======== Data extracts ========

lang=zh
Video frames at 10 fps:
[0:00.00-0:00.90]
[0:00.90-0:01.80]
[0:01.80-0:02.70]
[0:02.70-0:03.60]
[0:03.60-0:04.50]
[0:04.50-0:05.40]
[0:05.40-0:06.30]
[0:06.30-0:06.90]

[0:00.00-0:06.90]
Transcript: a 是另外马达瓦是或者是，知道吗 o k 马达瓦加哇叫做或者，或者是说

========
======== Data extracts ========

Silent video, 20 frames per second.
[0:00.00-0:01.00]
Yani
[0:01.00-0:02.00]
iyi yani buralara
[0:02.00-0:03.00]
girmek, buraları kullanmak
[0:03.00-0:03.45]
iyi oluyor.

========

From the entries above, select each line containing the string "frames".

The answer:
Video frames at 10 fps:
Silent video, 20 frames per second.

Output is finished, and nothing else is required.